About a week later, you will return to the hospital for outpatient surgery to implant the stimulator in the chest/abdomen. This surgery is performed under general anesthesia and takes about an hour. Patients go home the same day.
Deep brain stimulation won’t cure your disease, but it may help lessen your symptoms. If deep brain stimulation works, your symptoms will improve significantly, but they usually don’t go away completely. In some cases, medications may still be needed for certain conditions.
Deep brain stimulation isn’t successful for everyone.
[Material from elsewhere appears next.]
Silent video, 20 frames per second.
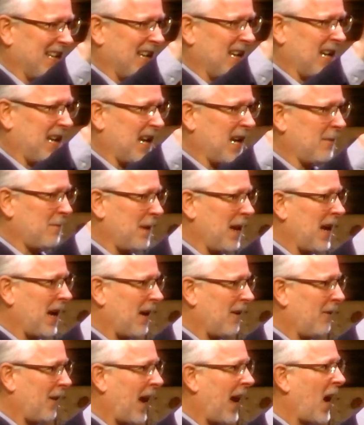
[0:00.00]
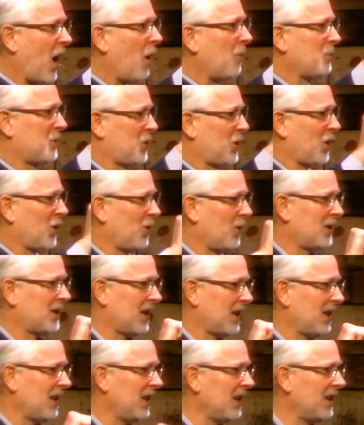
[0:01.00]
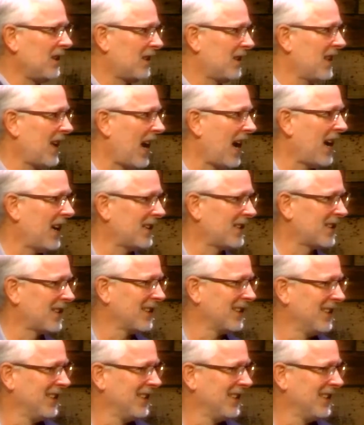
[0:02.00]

It may have helped you to eat that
There are a number of variables involved in the success of deep brain stimulation Surgery. It’s important to talk with your doctor before surgery about what type of improvement you can expect for your condition.
Q.How long does deep brain stimulation surgery take?
A. The length of the operation also depends on the technique used by each center, but it often lasts between 3-6 hours from start to finish. As long as the electrodes are accurately placed, without complications, the recovery period usually lasts from between 3 to 5 days.
Q. What is the success rate of deep brain stimulation surgery in India?
A. Studies report that DBS Surgery can reduce off -periods of PD symptoms by 60% (fluctuations in motor symptoms due to poor response to medicines). By reducing the need for medication, DBS Surgery rapidly decreases medication-induced dyskinesias by 60 to 80% and improves the quality of life in people with advanced PD.